Once the line with "(348.24 s to 349.24 s)" is found in the data, output it and each following line exactly, up to and including the line with "Transcript: Even though", and nothing before or after.

Stored items from a collection:

_ _ _ _

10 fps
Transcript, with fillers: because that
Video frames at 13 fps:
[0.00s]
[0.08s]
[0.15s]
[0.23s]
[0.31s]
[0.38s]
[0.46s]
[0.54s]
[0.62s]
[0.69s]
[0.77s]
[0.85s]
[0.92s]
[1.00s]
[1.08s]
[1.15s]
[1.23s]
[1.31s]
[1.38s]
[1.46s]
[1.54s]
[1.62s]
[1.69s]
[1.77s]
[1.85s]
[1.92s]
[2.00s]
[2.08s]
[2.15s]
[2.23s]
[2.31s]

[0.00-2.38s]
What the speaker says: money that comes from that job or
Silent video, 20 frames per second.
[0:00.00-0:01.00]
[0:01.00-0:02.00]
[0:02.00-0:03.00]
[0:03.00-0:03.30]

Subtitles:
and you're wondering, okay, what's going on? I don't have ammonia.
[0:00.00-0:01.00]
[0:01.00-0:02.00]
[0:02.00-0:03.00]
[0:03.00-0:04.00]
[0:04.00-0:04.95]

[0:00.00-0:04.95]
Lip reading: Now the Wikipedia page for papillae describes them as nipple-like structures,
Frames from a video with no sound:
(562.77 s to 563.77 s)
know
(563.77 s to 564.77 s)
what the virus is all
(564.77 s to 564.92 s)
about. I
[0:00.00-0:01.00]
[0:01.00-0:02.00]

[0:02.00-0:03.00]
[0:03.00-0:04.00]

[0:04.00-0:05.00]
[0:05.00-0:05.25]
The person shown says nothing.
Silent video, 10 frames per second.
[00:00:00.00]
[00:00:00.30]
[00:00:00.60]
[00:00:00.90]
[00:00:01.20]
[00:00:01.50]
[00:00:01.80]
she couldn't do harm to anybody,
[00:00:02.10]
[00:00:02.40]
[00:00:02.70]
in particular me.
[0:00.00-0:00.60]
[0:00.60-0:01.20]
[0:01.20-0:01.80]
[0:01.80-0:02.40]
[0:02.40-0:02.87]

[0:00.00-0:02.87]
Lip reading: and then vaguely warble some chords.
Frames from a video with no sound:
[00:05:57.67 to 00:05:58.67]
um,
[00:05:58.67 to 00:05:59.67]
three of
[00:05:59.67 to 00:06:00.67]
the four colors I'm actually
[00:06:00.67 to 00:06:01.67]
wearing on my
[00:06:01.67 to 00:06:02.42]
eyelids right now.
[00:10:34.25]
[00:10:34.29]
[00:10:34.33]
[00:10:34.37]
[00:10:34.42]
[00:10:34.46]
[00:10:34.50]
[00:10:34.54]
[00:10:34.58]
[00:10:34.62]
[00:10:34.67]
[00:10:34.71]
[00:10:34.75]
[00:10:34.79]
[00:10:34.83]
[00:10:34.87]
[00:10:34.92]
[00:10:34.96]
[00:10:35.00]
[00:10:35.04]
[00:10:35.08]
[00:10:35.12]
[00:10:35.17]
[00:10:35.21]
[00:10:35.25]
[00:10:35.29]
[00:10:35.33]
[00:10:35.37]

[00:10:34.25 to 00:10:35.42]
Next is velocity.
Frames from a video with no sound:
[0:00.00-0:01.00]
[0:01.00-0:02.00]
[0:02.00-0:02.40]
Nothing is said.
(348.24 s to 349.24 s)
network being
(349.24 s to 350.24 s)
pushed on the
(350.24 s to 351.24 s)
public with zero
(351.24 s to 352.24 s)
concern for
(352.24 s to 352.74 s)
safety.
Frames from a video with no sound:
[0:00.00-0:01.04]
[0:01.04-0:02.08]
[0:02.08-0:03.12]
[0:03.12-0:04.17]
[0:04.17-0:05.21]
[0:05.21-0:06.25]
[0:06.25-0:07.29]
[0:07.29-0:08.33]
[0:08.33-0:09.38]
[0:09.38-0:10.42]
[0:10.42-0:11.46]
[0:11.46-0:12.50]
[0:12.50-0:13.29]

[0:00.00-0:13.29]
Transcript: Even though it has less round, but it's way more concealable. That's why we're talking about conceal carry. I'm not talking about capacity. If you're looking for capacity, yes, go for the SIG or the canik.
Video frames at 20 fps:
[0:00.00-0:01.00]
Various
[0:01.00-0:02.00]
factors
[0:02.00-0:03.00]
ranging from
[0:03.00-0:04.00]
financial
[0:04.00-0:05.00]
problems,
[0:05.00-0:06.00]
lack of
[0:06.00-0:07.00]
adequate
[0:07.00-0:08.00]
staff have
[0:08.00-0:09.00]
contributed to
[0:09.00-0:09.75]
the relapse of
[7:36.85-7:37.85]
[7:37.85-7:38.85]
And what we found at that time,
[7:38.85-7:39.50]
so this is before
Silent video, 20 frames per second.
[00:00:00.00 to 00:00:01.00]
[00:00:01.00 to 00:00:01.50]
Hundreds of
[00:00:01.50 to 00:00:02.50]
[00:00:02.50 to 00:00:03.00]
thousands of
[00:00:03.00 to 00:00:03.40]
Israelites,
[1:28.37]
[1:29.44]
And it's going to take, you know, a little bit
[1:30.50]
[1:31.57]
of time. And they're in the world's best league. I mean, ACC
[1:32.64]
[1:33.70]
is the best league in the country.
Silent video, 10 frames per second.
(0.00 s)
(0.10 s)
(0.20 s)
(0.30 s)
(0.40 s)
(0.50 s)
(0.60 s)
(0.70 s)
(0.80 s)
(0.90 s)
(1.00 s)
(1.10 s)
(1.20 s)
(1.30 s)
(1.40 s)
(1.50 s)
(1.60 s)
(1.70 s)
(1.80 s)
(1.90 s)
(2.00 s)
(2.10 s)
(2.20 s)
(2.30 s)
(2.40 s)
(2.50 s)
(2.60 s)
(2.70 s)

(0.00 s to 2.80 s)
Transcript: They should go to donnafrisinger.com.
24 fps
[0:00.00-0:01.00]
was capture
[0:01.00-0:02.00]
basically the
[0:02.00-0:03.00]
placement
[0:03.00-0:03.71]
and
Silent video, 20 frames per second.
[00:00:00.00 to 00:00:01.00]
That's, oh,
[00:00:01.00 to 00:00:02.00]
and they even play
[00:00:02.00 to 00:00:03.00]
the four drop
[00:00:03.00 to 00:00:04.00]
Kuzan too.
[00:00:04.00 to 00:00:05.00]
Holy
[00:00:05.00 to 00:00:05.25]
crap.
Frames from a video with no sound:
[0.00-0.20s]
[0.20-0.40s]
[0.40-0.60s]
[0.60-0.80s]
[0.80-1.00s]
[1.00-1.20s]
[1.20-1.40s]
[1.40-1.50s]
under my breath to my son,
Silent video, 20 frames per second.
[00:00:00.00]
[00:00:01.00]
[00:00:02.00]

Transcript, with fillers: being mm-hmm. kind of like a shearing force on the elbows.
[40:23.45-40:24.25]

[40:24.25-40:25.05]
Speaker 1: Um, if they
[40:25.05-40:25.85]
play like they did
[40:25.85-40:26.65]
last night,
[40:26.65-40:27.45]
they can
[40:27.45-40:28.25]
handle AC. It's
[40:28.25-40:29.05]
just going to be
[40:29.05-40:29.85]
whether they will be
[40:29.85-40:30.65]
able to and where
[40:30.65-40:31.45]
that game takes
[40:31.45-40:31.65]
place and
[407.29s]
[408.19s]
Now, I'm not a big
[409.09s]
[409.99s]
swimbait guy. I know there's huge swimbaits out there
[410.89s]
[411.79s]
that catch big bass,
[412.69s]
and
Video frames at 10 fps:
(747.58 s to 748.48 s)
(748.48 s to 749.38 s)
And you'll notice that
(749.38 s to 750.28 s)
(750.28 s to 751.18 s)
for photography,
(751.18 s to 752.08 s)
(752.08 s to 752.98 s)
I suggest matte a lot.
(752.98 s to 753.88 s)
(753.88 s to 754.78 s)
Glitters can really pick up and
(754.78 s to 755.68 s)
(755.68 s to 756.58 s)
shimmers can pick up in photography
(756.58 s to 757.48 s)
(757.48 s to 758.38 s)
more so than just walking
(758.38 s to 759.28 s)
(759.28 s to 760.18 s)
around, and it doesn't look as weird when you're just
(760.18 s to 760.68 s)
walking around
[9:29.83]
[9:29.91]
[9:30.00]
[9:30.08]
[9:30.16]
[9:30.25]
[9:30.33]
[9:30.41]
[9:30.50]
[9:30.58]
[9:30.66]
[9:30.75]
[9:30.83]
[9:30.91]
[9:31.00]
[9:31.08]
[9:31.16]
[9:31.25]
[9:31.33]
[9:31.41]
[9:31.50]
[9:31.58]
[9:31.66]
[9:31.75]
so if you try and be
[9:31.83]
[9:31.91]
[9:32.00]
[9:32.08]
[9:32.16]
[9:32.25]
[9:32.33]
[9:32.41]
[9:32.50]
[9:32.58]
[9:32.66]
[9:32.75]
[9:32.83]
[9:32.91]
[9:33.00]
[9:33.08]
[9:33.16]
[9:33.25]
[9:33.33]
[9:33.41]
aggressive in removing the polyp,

_ _ _ _

▶ **RESULT OF THE EXERCISE**
(348.24 s to 349.24 s)
network being
(349.24 s to 350.24 s)
pushed on the
(350.24 s to 351.24 s)
public with zero
(351.24 s to 352.24 s)
concern for
(352.24 s to 352.74 s)
safety.
Frames from a video with no sound:
[0:00.00-0:01.04]
[0:01.04-0:02.08]
[0:02.08-0:03.12]
[0:03.12-0:04.17]
[0:04.17-0:05.21]
[0:05.21-0:06.25]
[0:06.25-0:07.29]
[0:07.29-0:08.33]
[0:08.33-0:09.38]
[0:09.38-0:10.42]
[0:10.42-0:11.46]
[0:11.46-0:12.50]
[0:12.50-0:13.29]

[0:00.00-0:13.29]
Transcript: Even though it has less round, but it's way more concealable. That's why we're talking about conceal carry. I'm not talking about capacity. If you're looking for capacity, yes, go for the SIG or the canik.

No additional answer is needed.